(Given data Opens)

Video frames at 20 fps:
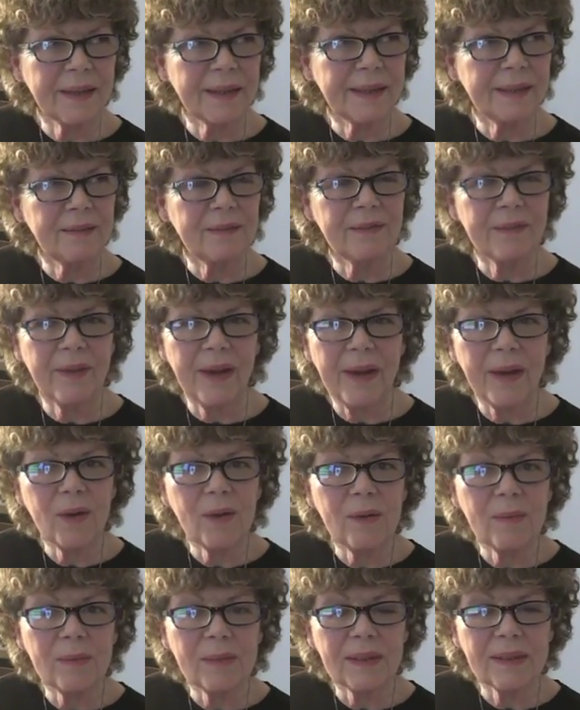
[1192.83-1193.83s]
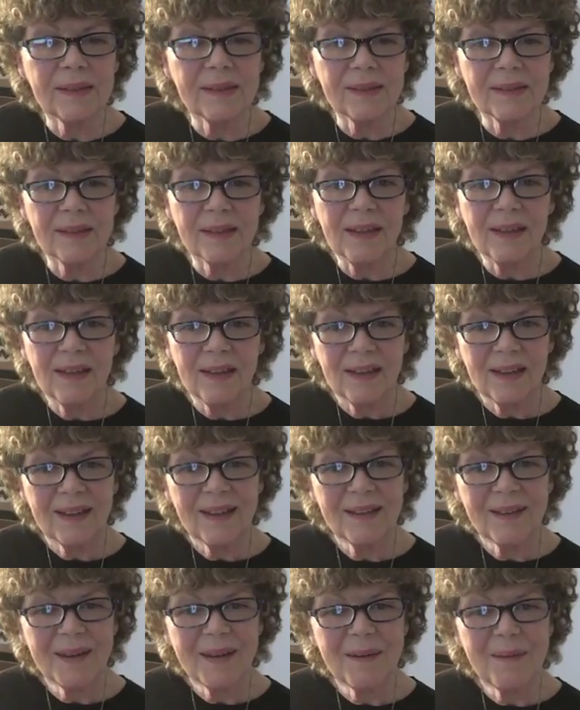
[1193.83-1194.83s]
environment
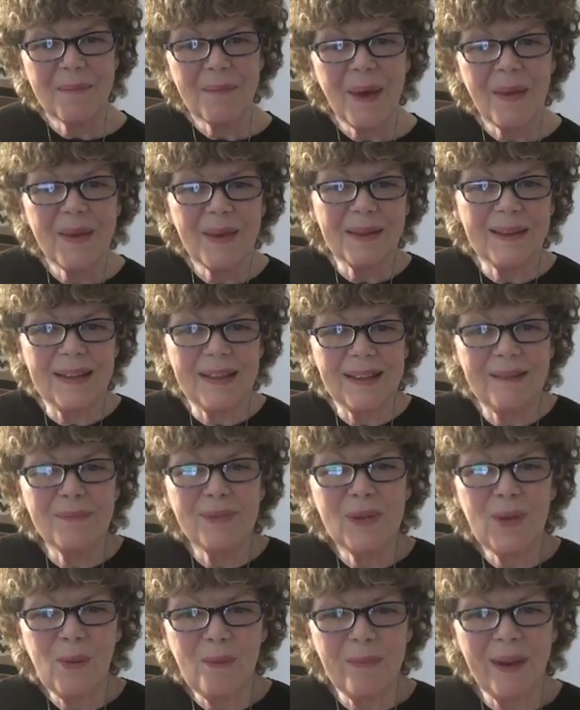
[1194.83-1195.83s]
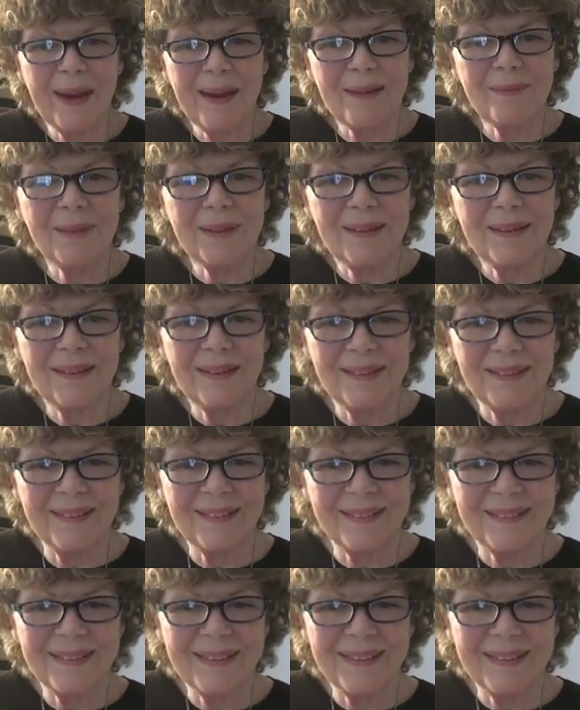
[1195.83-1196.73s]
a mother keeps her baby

(Given data Closes)

Return exactly the lines from the one with "[1192.83-1193.83s]" through the last line of the entries above, both ends included. No pictures may appear in the copy.

Output of the exercise:
[1192.83-1193.83s]
[1193.83-1194.83s]
environment
[1194.83-1195.83s]
[1195.83-1196.73s]
a mother keeps her baby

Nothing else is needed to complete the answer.